Starbucks stirs up its loyalty programme – but what can we learn?
byThe concept of customer brand loyalty has become increasingly complex in recent years, largely due to the continuous evolution of technology and growing consumer expectations. Major brands are refreshing their loyalty initiatives to find the best solution for both the business and its customers. Marks and Spencer recently launched its Sparks loyalty card and Nectar has announced it will be making some digital upgrades to its programme.
But it’s the announcement from Starbucks last week that has caused the biggest customer outcry. The coffee chain announced changes to its programme, basing the earnings structure on the money spent rather than the number of visits. The changes have led to a drop in customer sentiment according to the YouGov BrandIndex and has caused excitement amongst competitors such as Dunkin’ Donuts at the prospect of luring defecting Starbucks’ customers.
Brands could find themselves adapting their loyalty strategies to reflect attitudes to data sharing and privacy
Despite apparent consumer annoyance with these changes, from a loyalty building perspective the changes are justified. According to Starbucks, the updates have come directly from customer feedback and the company seems to be trying to make its programme more about experiences (they work with partners such as Spotify to provide rewards) and not just about free stuff. Developing loyalty rewards around a brand’s most profitable customers also makes commercial sense, so this move is not surprising. With competition for customers becoming fiercer, many forward-thinking brands are realising the power of their customer data and creating more personalised experiences to attract and more importantly, retain loyal customers.
Big Data
During the second half of 2015, Collinson Group collaborated with Future Agenda, the open Foresight programme, to run 12 workshops in eight countries involving 110 industry leaders and loyalty experts to debate what the future of loyalty holds. Amongst other things, the report highlighted the impact of Big Data on the future of customer loyalty.
But gleaning customer data can be a challenge as consumers begin to realise its value and develop concerns over data usage and privacy. One key hurdle is that of privacy versus personalisation and how consumers decide if they trust certain institutions enough with their data to benefit from a more personalised loyalty service. The essence of the exchange of data for consumers is directly proportional to the value they believe they will derive in return for sharing their data, and a more personalised service is highly regarded as valuable by consumers bombarded with generic communications and offers.
Real-time data pulled from various sources, including social platforms, point-of-sale, and financial transactions all play a major role in engaging with consumers, and enables organisations to understand behaviours and attitudes towards its service. The increase in the availability of rich data on consumer behaviour, interests, and motivations provides brands with the opportunity to be more relevant and offer more personalised experiences. High street banks are starting to recognise the need to segment consumers into more narrowly defined groups. According to a Collinson Group survey of retail banking executives in 2014, developing a better understanding of customer lifetime value, and improving the use of customer data and insight ranked higher than investing in digital and mobile services, and further investment in branch infrastructure.
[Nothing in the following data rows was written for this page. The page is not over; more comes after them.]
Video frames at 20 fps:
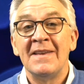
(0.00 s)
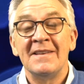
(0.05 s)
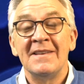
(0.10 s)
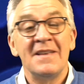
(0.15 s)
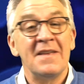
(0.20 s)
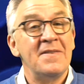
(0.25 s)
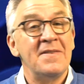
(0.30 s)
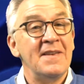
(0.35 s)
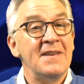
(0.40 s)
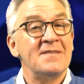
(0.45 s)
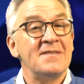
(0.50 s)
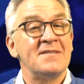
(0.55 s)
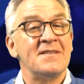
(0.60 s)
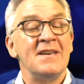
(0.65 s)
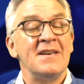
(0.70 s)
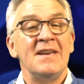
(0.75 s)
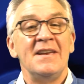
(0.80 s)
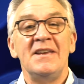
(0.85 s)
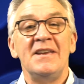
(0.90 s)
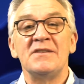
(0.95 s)
Now, this
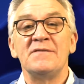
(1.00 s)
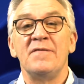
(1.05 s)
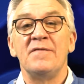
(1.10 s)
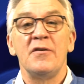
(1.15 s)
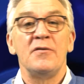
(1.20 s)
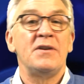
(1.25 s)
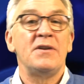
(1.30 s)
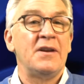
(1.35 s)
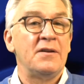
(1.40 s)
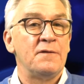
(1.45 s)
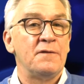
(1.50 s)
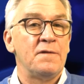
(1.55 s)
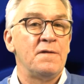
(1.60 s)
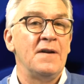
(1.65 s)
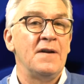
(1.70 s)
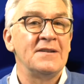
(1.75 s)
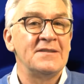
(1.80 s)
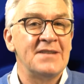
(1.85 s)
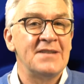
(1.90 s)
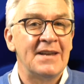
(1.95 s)
is very
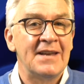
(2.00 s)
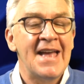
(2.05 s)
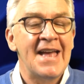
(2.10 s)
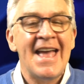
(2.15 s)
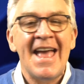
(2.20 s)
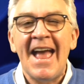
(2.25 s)
confronting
The issue of data privacy is constantly making headlines, with over 700 million data records compromised last year. TalkTalkand Sony were big casualties, bearing the brunt of significant reputational and financial damage, which must act as a reminder of the existing risk. Up to now, the only obligation brands have had towards consumers regarding data has been enshrined by the law, with compensation only due to people if the rules are breached. However, in order for consumers to willingly share their personal data, of which they increasingly understand the value, they will expect recompense for its use, loss or abuse. Data security is now a minimum requirement that consumers expect, if they are to share their information and the value exchange to function. Brands could even find themselves adapting their loyalty strategies to reflect attitudes to data sharing and privacy that may vary in the many global territories in which they operate.
The future of loyalty is about so much more than simply adding a few more enhancements to pre-existing rewards programmes. Brands must place the customer at the heart of business models. The rapidly evolving relationship between brands and consumers, the emergence of digital disrupters and developments in the regulatory environment mean that stasis is not an option.
Starbucks has taken some interesting steps, but it remains to be seen how this will impact customer loyalty in the long-term. The next five years will see companies becoming far more proactive in accounting for how they store and use data, not just with regulators but directly with consumers too. These measures will pave the way for a more transparent approach to data, which in turn will lead consumers to value those brands that have a proven track record with usage and security. In a world where data and the permission to make use of it will separate the winners from the also-rans, striking the right balance between customer intimacy and respect for privacy will be a key competency—with loyalty initiatives remaining a vital mechanism for gathering and aggregating data in ways customers are content with.